Windows compatibility with the Sony Camera Remote API

Question 1

Thank you for your inquiry.

In the A5000, A7R, A7, NEX-6, NEX-5T, NEX-5R cameras, install the below app. https://www.playmemoriescameraapps.com/portal/usbdetail.php?eid=IS9104-NPIA09014_00-F00002 This app is to be installed IN the camera and started.

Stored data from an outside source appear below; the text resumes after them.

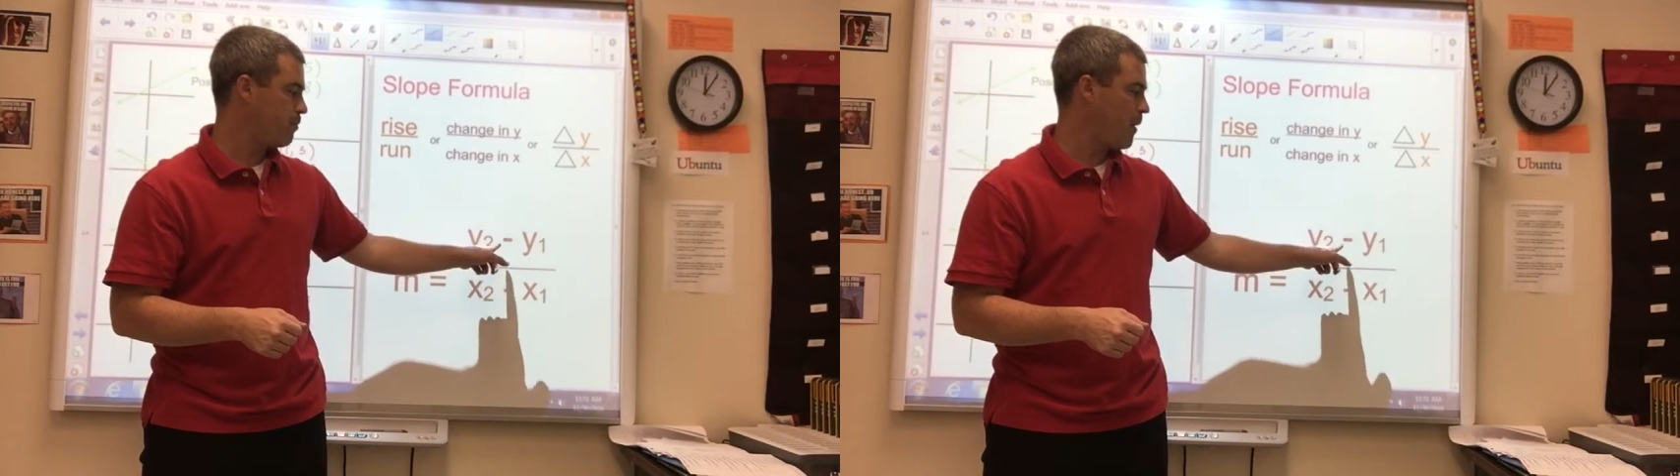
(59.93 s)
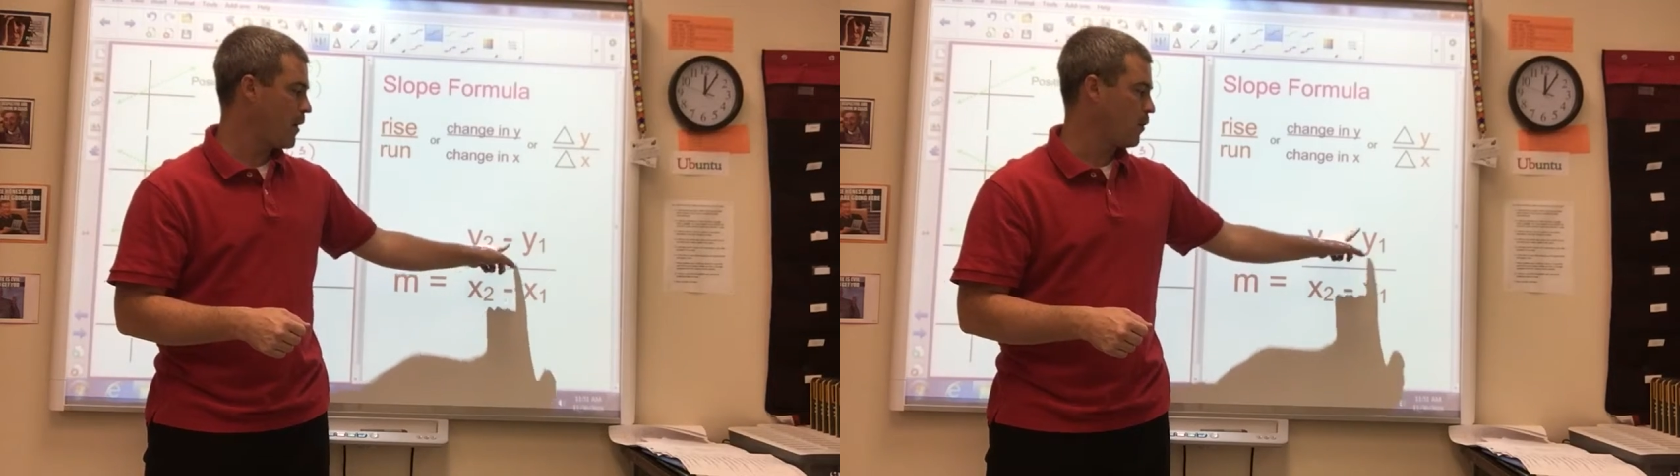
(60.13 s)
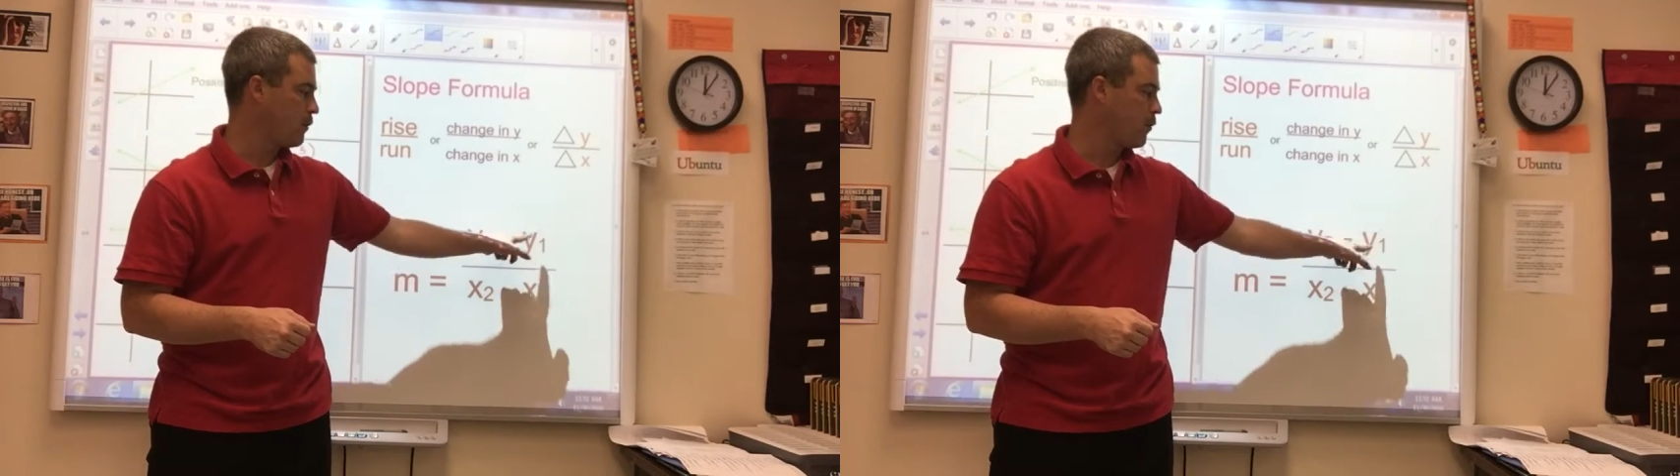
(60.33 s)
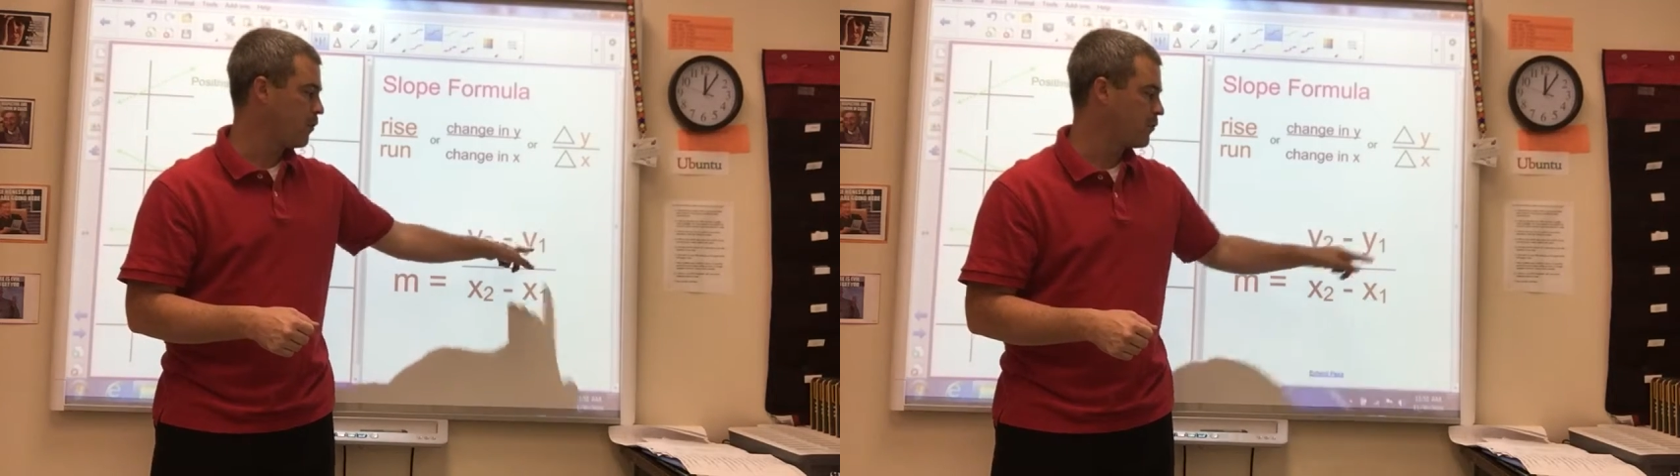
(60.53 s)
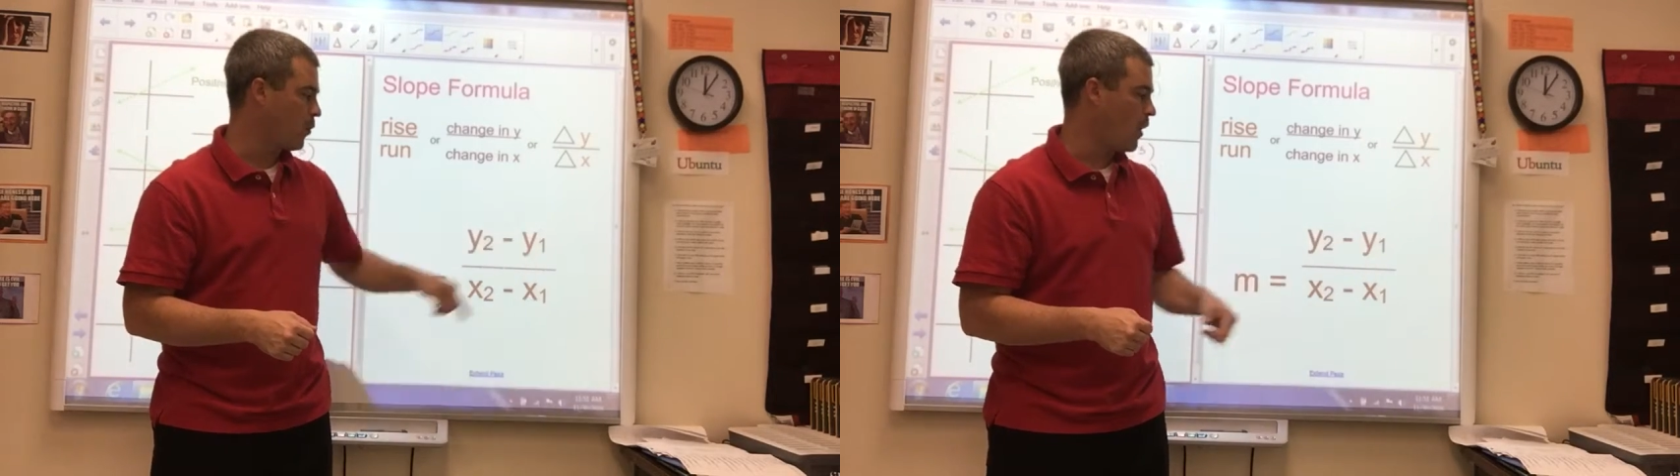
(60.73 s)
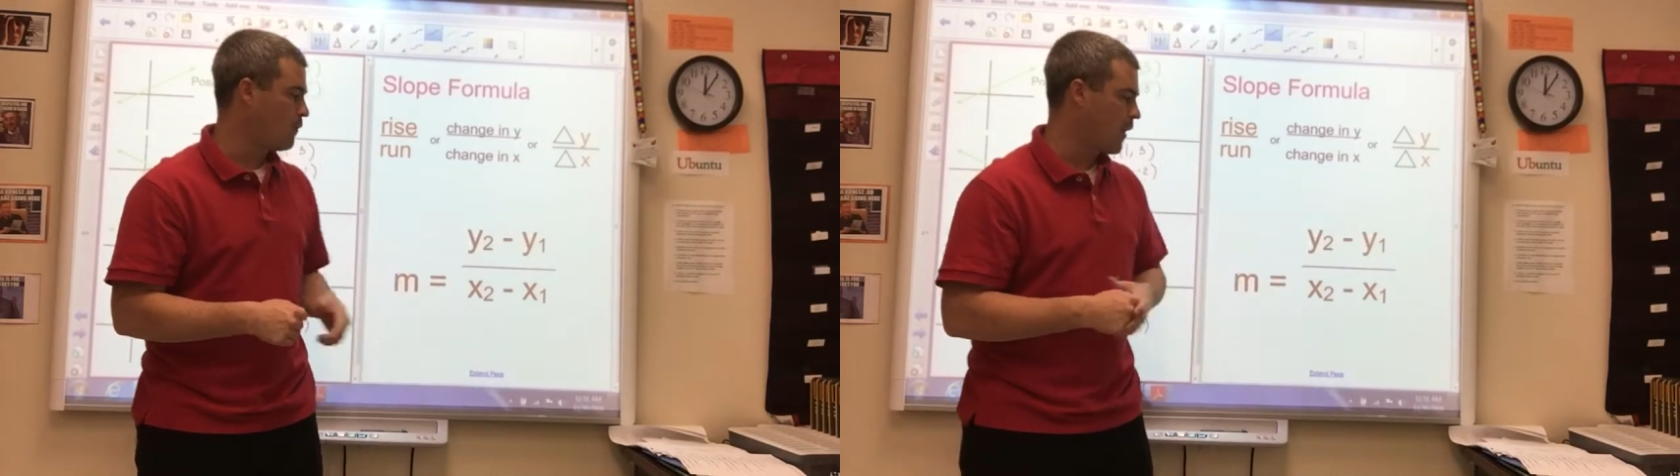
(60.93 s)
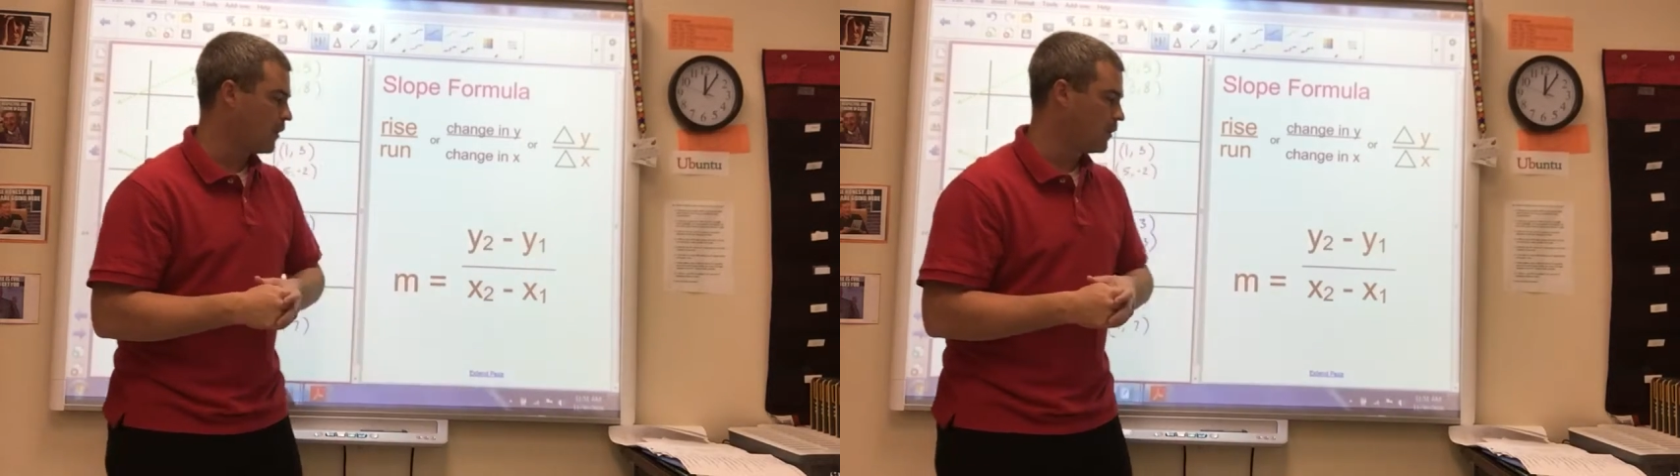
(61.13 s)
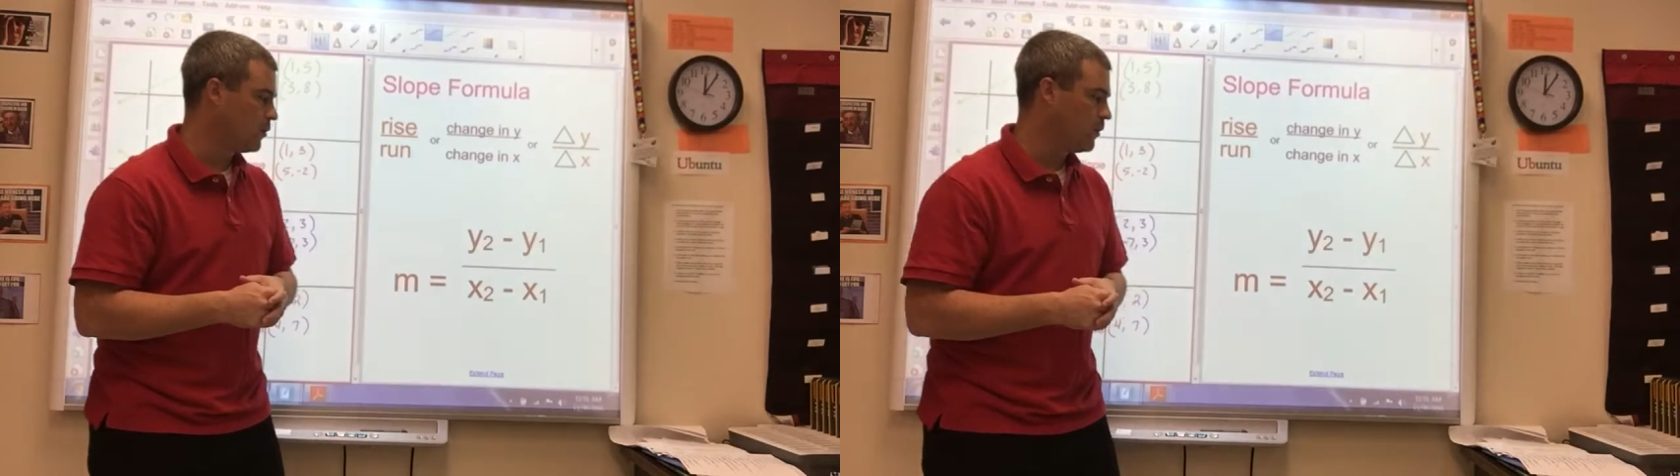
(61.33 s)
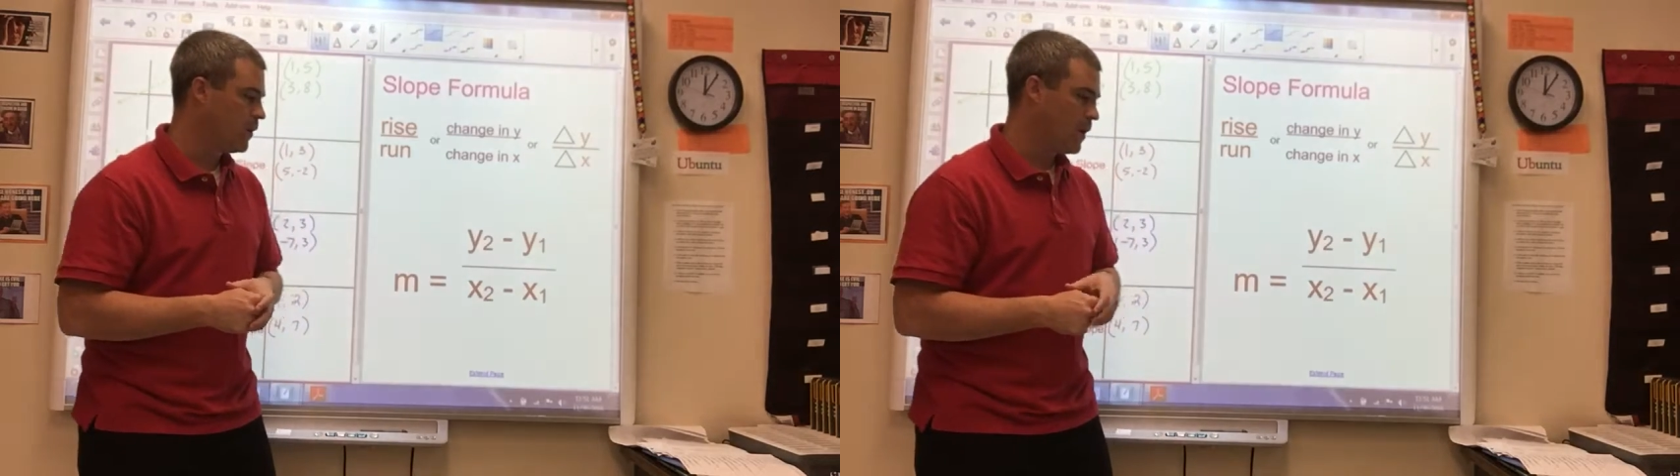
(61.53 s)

by your first y value,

Now you can use "Camera Remote API" to control the above camera from any OS.

Question 2

I don't know if you solved your problem but I have the same issue and I managed to make it work somehow with C++. It took me some time to figure out what I had to do, I have never done any HTTP stuff, even less developed plug and play drivers so I will explain how I did it step by step, as I wish I had been explained.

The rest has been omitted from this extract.